This is not what you want to see on your Azure website:
Ok, so what are we looking at here? CPU goes up and up and up and then… dramatically down. There are even some additional coloured lines in the middle of that graph indicating that there were more instances put on just to deal with the load. So it must have been some pretty serious load, right? Not so much:
Huh, only a couple of requests a second. Clearly I’ve broken it.
It’s easy to jump to this conclusion and that’s exactly what I did, but I was wrong. It all started when I had some fairly serious visitor numbers drop by “Have I been pwned?” (HIBP) the other day. Actually, it was after this I noticed the above oddity; the CPU kept ramping up disproportionately to the request volume. In fact the request volume could be flat at very low numbers yet the CPU would spiral out of control. I’d restart the app and it would all come good. Something in the code wasn’t playing nice.
So I started ripping bits out – suspicious bits – things I’d changed since I believed it was last running well, stuff like additional logging. Clearly I’d screwed up something and if I pulled out enough bits it would eventually come good, right?
By pure coincidence, I logged a ticket with NewRelic on an unrelated matter and mentioned the behaviour.
“Oh, you’re running the latest version 220.127.116.11? Yeah, that one kinda has a bug, try rolling back to 18.104.22.168”
Alrighty then, uh, thanks? To be fair, NewRelic handled this as well as they possibly could when consuming humble pie. We all appreciate that the very nature of software is that it can be a complex beast, especially when you’re doing the sorts of complex things NewRelic is. The bottom line, however, is that since late August I’d been taking a big hit on CPU perf.

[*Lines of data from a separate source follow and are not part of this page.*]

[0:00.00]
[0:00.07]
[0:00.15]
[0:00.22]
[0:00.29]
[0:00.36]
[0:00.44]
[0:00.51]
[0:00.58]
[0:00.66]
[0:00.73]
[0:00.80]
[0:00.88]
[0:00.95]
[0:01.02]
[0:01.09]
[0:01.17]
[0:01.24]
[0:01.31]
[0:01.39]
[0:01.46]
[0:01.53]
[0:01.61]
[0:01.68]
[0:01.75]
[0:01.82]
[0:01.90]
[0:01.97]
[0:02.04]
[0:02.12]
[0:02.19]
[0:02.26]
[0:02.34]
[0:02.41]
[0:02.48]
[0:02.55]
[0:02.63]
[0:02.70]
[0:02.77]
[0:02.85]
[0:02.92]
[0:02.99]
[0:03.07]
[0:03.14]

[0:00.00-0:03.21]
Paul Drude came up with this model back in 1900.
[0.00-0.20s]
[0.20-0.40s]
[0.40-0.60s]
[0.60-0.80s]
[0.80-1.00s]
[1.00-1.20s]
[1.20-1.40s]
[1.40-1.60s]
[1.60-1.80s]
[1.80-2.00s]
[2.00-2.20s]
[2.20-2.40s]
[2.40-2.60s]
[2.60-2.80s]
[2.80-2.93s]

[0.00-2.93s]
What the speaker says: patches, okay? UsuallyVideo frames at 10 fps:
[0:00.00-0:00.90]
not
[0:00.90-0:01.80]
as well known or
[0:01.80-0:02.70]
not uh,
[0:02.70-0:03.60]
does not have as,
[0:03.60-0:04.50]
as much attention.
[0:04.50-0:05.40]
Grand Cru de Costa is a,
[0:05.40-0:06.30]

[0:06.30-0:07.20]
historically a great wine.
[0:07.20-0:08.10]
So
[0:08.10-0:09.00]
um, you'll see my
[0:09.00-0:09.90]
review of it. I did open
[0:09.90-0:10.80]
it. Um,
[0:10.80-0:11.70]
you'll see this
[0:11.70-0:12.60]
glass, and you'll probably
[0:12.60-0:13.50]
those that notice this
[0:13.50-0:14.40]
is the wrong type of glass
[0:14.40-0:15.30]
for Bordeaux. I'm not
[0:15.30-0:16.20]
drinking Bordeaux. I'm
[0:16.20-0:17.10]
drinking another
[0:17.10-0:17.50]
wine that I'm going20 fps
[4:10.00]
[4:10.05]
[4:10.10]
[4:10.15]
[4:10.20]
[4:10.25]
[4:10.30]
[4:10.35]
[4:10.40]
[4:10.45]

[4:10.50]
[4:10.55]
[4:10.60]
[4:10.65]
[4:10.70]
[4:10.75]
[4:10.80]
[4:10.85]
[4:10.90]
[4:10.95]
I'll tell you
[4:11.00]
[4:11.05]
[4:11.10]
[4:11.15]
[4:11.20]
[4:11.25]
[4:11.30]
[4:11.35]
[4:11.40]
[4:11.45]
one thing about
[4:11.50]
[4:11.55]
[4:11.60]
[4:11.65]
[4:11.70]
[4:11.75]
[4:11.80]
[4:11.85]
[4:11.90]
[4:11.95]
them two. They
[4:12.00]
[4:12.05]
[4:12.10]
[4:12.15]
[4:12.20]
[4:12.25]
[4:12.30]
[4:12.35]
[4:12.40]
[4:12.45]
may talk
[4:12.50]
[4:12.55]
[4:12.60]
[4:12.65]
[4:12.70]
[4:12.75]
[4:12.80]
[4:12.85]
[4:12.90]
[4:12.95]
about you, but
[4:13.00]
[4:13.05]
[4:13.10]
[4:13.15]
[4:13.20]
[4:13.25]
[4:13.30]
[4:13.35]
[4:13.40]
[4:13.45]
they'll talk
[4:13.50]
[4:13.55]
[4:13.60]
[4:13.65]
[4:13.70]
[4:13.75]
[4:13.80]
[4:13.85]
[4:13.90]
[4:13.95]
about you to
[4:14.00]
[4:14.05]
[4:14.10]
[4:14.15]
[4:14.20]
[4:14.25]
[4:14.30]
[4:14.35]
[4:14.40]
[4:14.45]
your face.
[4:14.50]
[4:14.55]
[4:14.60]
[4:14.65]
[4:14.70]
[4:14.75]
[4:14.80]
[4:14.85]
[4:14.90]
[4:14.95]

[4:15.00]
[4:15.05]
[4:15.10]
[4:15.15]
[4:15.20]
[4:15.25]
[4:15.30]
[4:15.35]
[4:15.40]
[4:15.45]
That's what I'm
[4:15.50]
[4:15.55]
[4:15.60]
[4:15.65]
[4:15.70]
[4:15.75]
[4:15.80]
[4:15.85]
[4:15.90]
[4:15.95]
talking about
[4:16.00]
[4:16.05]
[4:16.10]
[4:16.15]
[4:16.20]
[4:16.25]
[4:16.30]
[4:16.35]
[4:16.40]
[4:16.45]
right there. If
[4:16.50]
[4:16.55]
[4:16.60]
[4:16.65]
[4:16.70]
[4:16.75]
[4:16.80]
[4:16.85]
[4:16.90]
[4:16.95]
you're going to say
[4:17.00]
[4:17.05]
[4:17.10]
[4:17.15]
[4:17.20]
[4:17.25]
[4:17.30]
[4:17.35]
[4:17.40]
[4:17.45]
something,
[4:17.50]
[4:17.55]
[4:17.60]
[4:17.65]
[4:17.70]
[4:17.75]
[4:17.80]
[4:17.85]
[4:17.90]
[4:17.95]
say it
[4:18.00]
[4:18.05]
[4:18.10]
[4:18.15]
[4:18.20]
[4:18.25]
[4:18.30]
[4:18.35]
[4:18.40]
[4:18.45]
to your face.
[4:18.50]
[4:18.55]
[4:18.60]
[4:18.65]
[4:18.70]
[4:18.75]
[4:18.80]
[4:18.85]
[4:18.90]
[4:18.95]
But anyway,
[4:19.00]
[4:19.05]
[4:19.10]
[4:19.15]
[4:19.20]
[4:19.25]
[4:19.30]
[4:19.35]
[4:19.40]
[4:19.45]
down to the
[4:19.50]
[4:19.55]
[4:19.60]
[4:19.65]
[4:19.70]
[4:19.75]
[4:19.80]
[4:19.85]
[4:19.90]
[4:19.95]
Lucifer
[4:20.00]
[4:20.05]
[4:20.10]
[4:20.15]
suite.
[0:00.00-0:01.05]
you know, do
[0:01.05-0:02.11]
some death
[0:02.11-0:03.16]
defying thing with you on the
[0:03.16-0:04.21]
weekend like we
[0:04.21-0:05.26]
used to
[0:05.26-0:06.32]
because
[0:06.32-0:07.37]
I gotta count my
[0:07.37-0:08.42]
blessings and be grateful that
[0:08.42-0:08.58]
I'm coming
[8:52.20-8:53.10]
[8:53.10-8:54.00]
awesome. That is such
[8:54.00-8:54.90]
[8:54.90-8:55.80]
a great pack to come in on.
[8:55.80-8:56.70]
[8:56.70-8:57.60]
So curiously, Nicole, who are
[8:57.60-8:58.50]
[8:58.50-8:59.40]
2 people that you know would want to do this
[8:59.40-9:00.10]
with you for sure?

Anyway, fix in and here’s what I saw over a 24 hour period including a good whack of load courtesy to someone hammering the API:
That’s a sustained 1.2k requests per minute towards the end of the graph, a healthy load for the site. So what does the CPU do now? Let’s take a look:
That’s 17% at the peak. That is all. So rather than the earlier graph where the CPU was getting towards 75% with only a couple of hundred requests per minute, now we’re looking at six times the volume with only one quarter the CPU utilisation. You could argue that compared to peak utilisation with the buggy NewRelic version, the site is now 24 times more efficient. Whoa.
Whilst I’m overjoyed to have this resolved without me going through what I was expecting to be a very painful troubleshooting process, it does unfortunately call into question all the scale figures I observed. Bugger. Of course all the information around thresholds for scaling and instance sizes and how I could still deploy the app on demand and so on are all still perfectly valid, it’s just the CPU usage and consequently the infrastructure demands were way too high.
But it also raises some other interesting issues which are worth noting here:
- In an era of increasing dependency on third party libraries, you can do everything right and still be wrong. The library in question was released on Aug 27, I deployed it on Aug 28 and it was three and a half weeks later before I realised it had issues.
- In a modern cloud environment, you could pay for other peoples’ mistakes! The increased CPU almost certainly caused Azure to scale out earlier than it should and me to scale it up when it probably wouldn’t have needed to with the non-buggy library. This costs money.
- I should have established a baseline of infrastructure performance against load. The graphs above are a perfect example – if I see CPU above single digits when it’s only servicing 500 requests a minute, I should know that something is wrong.
- Following the previous point, you need to be looking for anomalies in performance after a release. I should have picked this up well before the big load hit and I didn’t. I’m trying to recall, but I suspect I got some CPU utilisation warnings from Azure which resolved themselves (possible after a code release that restarted the app) and I just never looked into it.
I’m choosing to write about these experiences with HIBP and Azure in a pretty “warts and all” fashion in the hope it helps others see the sorts of things you go through in a modern day cloud app of this nature. Sometimes that means demonstrating my own oversights or things I just got blatantly wrong but hey, that’s software development and it would be wrong to only paint a glossy picture of it!